The STI Outlook 2016 also presents recent trends in STI in light of the fragile economic recovery, the scarcity of funding for innovation and entrepreneurship, mounting fiscal pressure, globalisation and major societal challenges (climate change, ageing societies and growing inequality). Chapter 4 presents an overall assessment of recent developments and the outlook for STI and policies across countries. It introduces a series of thematic STI policy profiles that provide a cross-country comparison of specific STI policy orientations, instruments and governance in the OECD area and beyond. The STI country profiles offer insights into national innovation systems: their structural characteristics, their STI performance benchmarked against selected harmonised indicators, and recent important developments in national STI policy. The focus of the profiles is on national STI priorities and initiatives introduced from 2014 to 2016.

The STI Outlook 2016 draws on the OECD’s most recent empirical and analytical work in areas related to innovation and innovation policy. It makes use of the responses of member countries and non-member economies to the joint European Commission/OECD International Survey on Science, Technology and Innovation Policy (STIP), formerly the biennial STI Outlook policy questionnaire.

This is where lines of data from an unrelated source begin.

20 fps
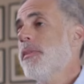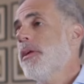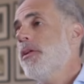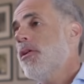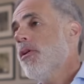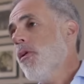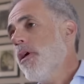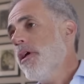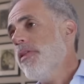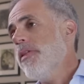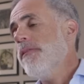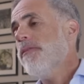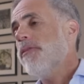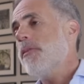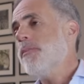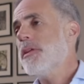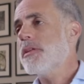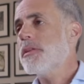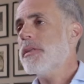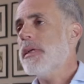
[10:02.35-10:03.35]
the north and
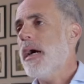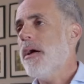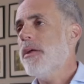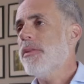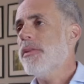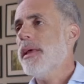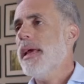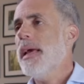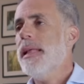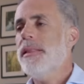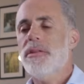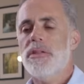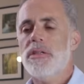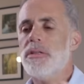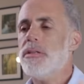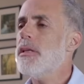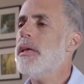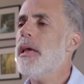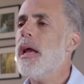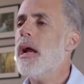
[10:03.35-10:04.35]
from the south. And
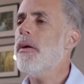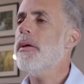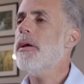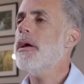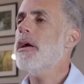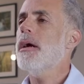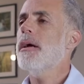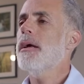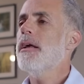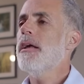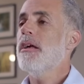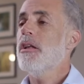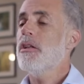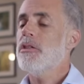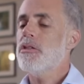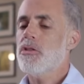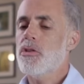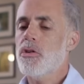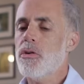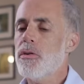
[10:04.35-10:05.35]
just the area,
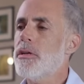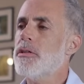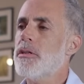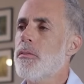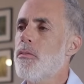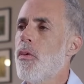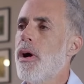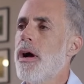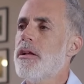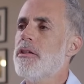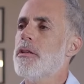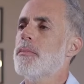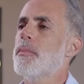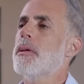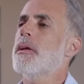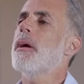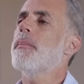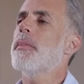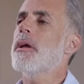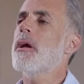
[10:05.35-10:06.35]
tourism-wise, is
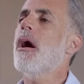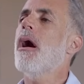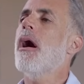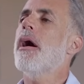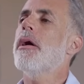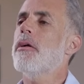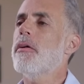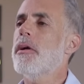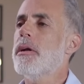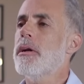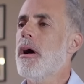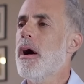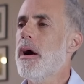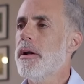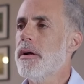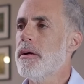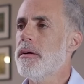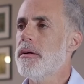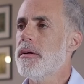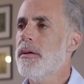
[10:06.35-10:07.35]
becoming hotter and
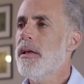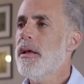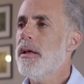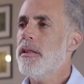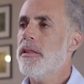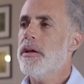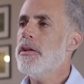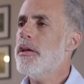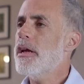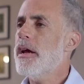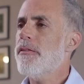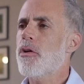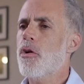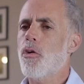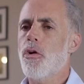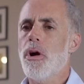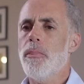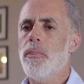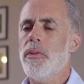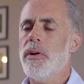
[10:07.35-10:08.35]
hotter. Then you have
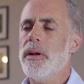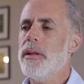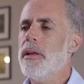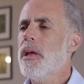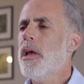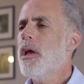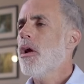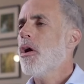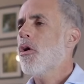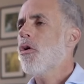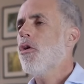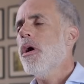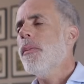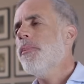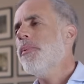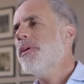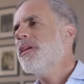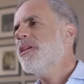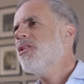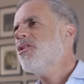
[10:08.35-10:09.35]
corporate.
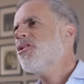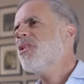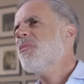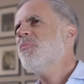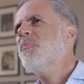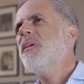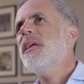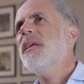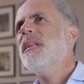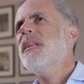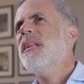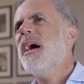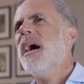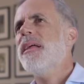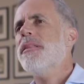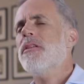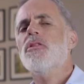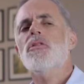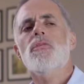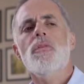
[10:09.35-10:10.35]
Corporate used to be
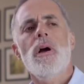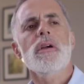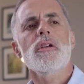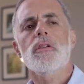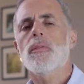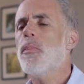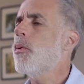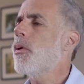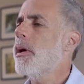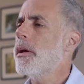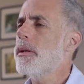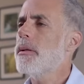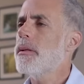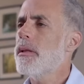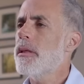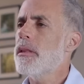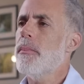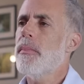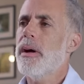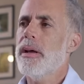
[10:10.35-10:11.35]
not the strongest point
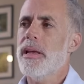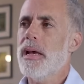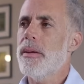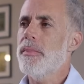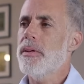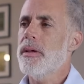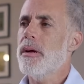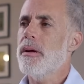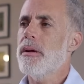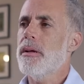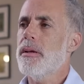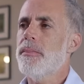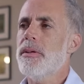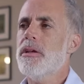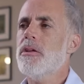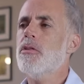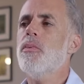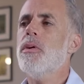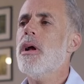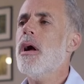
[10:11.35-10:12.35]
in the Miami area
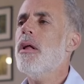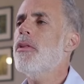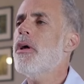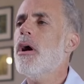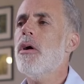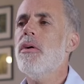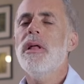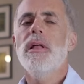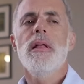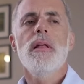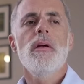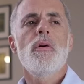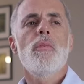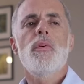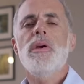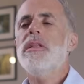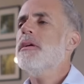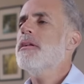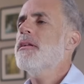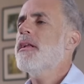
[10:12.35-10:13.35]
because we all know
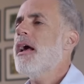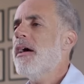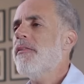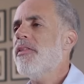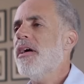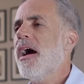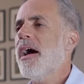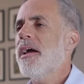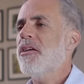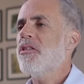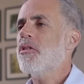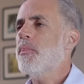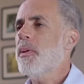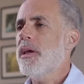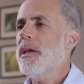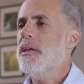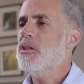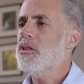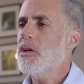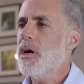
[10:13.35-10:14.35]
we didn't have the highest
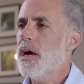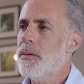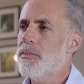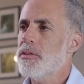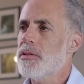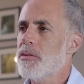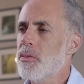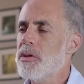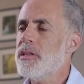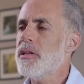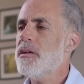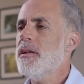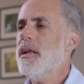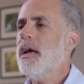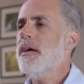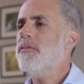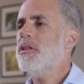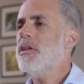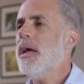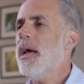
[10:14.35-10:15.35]
paying jobs. We didn't
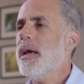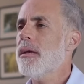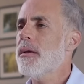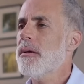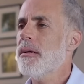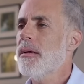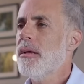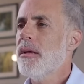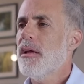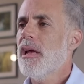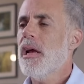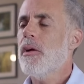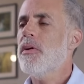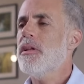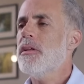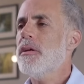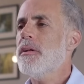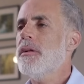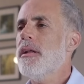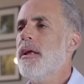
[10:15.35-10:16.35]
have tech, and we
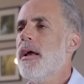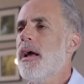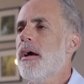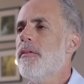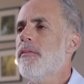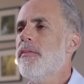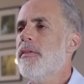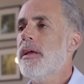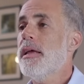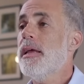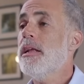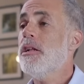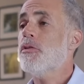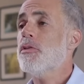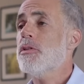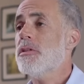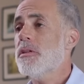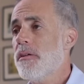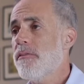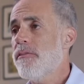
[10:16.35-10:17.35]
didn't have
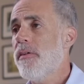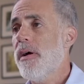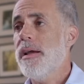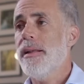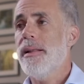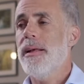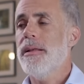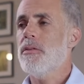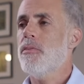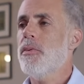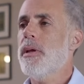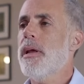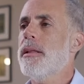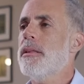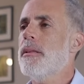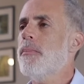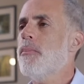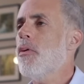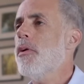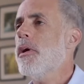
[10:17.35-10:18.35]
interesting finance. We had
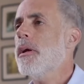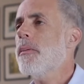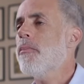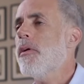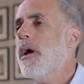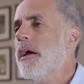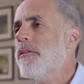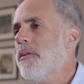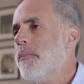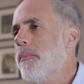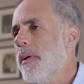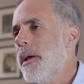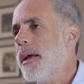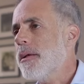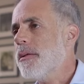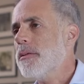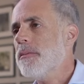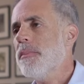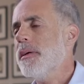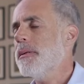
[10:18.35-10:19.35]
the boring private
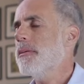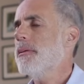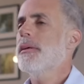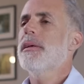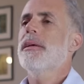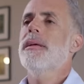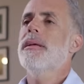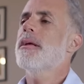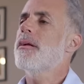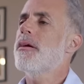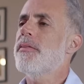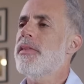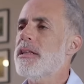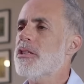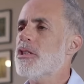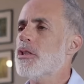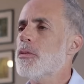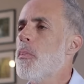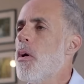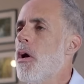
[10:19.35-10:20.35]
banks, but
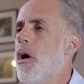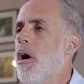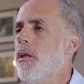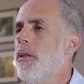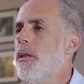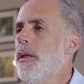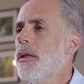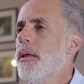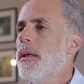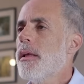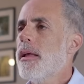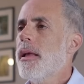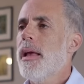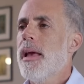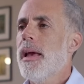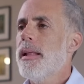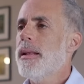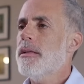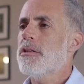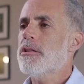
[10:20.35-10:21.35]
that's small,
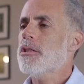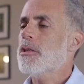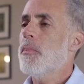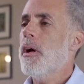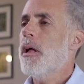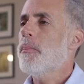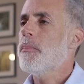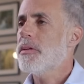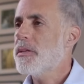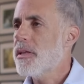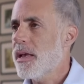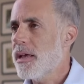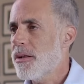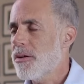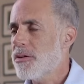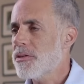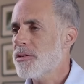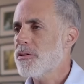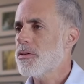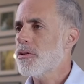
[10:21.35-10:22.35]
and it's small
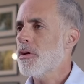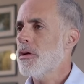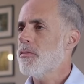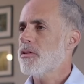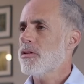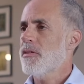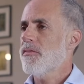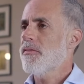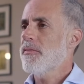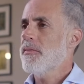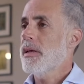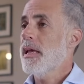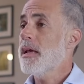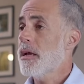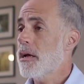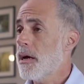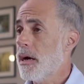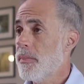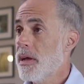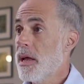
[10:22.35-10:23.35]
potatoes in terms of
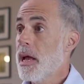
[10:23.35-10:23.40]
income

It builds on a statistical framework of over 300 STI-related indicators, drawing on the OECD’s long-term efforts to build a system of internationally comparable metrics to monitor STI policy and on recent efforts to develop more experimental STI indicators.

Finally, the STI Outlook 2016 is one of the main pillars of the OECD-World Bank Innovation Policy Platform (IPP), a web-based interactive space that provides access to open data, learning resources and opportunities for collective learning about innovation policy.